In [None]:
import pandas as pd
import numpy as np
# Write a function to make this easier and help w/ data pipelines
#read in the data, understand what is included, and find missing values if any

df = pd.read_csv('marketing_data.csv', skiprows=1) #dropped first row b/c it was not the column names
def remove_outliers(df, col_list, whisk=1.5):
    for column in col_list:
        q1, q3= np.percentile(df[column], [25, 75])
        iqr = q3-q1 #sets the main interval 
        lower_limit = q1 - whisk*iqr #whisk is more flexible than 1.5, reco to use this to maintain flexibility
        upper_limit = q3+ whisk*iqr
        n_r_before = df.shape[0]
        df= df[(df[column]>=lower_limit) & (df[column]<= upper_limit)] #replace original df with a new df
        n_after = df.shape[0]
        print(column, "Before:", n_r_before, "After:", n_after)
        return(df)


def clean_currency(x):
    return(str(x).replace('$', '').replace(',', ''))
df.columns=df.columns.str.strip()


df.dtypes
cols = list(df)
cols
df.info()
df.describe()
na_missing_values = df.isna().sum()
na_missing_values
missing_values = df.isnull().sum()
missing_values
cols = list(df.select_dtypes('object').columns)  #to check what else is an object - we need to code columns as a string.
cols 
df.head()

In [None]:
df.isnull().sum() #check for missing values

In [None]:
df['Education'] = df['Education'].astype(pd.StringDtype())
df['Marital_Status'] = df['Marital_Status'].astype(pd.StringDtype())
df['Income'] = df['Income'].astype(pd.StringDtype()) #note that col header for "income" has spaces before and after the header title. This impacts analysis, so be careful!
df['date'] = pd.to_datetime(df['Dt_Customer'], format='mixed')  #create a new variable for easier processing
df['Country'] = df['Country'].astype(pd.StringDtype())
df.info()  #to check if our transform works (it does!)

In [None]:
#addres missing values. We do this using the mean 
#df['Income'] = df['Income'].fillna(df['Income'].mean())
df['Income']= df['Income'].astype(pd.StringDtype())
df['Income'].info()

In [None]:
def clean_currency(x):
    return(str(x).replace('$', '').replace(',', ''))
df.columns=df.columns.str.strip()
df['Income']=df["Income"].apply(clean_currency)
df['Income'] = pd.to_numeric(df['Income'], errors='coerce')
df['Income'] = df['Income'].fillna(df['Income'].mean())
df['Income'].info()

Exploring columns and encoding variables

In [None]:
marriage_count = df['Marital_Status'].value_counts() #to understand spread of data
marriage_count

In [None]:
replacements = [('Married',  '1') , ('Together', '1'),    ('Single', '0'),('Divorced', '0'),('Widow' , '0'),('Alone', '0'),('YOLO' ,'0'),('Absurd', '0')]
for old, new in replacements: 
    df['Marital_Status'].replace(old, new, inplace=True)
df['Married']= pd.to_numeric(df['Marital_Status'], errors='ignore') #received a note that this method is being deprecated; used an alternative for encoding education below

In [None]:
kid_count = df['Kidhome'].value_counts()
kid_count


In [None]:
teen_count = df['Teenhome'].value_counts()
teen_count

Kids and teens:
- We can do one-hot encoding for families with kids and teens but it may be more beneficial to roll kids and teens together so we know how many additional family members are in the house.

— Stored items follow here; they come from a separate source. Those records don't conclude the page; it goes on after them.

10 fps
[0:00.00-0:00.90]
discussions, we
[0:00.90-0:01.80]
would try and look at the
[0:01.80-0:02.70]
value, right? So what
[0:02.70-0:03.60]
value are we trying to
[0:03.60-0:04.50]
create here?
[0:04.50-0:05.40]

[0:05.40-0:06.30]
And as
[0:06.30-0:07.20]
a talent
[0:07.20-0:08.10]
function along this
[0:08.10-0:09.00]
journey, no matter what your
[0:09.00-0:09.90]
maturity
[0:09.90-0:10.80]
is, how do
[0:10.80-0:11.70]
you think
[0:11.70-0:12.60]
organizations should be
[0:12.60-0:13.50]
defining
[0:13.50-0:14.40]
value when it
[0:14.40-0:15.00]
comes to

**CALLOUT IN THIS APPROACH:** we are assuming that we just need to know how many others in the household aside from the purchaser, not the age.

In [None]:
#merge the different columns to reflect whether a house has kids or not (regardless of age) 
x= df['Kidhome']
y=df['Teenhome']
Total_kids = pd.concat([x,y], axis=1)
Total_kids = x+ y
df['children_home'] = Total_kids
df.describe()

In [None]:
education_count = df['Education'].value_counts()
education_count

*Education*
- It would be good to encode education.
    - We can't identify all the education statuses cleanly because of the variation in responses, but we can reliably identify higher education via PhD and Masters categories. 
    - There is an order to the level of education, so manual encoding is the best option.

In [None]:
#coded education values 
edu_map = {'Graduation': '1', 'PhD': '1', 'Master': '1', '2n Cycle': '0', 'Basic': '0'}
x=df.assign(Higher_ed  = df['Education'].map(edu_map)) #this mapping is a little cleaner than the above approach. Will use this from now often!
df['Higher_ed'] = x['Higher_ed']

In [None]:
#encoded country values
country_spread = df['Country'].value_counts()
country_spread # we should encode these too for easier processing later on

country_map = {'SP': '1', 'SA':'2', 'CA':'3', 'AUS':'4', 'IND': '5', 'GER':'6', 'US':'7', 'ME':'8'}
y = df.assign(Country_coded = df['Country'].map(country_map))
df['Country'] = y['Country_coded']
df.head()

Looking at the spread across countries, we see that our data is very concentrated in Spain. This is something we should consider as we move through data processing, as this could introduce a bias in interpretation. We also needed to code the country locales so we can process the data easier later on.


**3. Create variables (a.k.a, feature engineering)**

We need to do some work to make our fields suitable for analysis. 
We've already coded marriage status, kids at home, and the country location; these are two new columns we've added to the dataset. 


Now, we must create an age field:

In [None]:
#create an age field calculating from year born
import datetime
year_born = 2024 - df['Year_Birth']
df['Age']= year_born
df.head()

Create a variable for "average spend per purchase" aka avg_spend

In [None]:
df['Purchases'] = df['NumStorePurchases'] + df['NumDealsPurchases'] + df['NumWebPurchases'] + df['NumCatalogPurchases']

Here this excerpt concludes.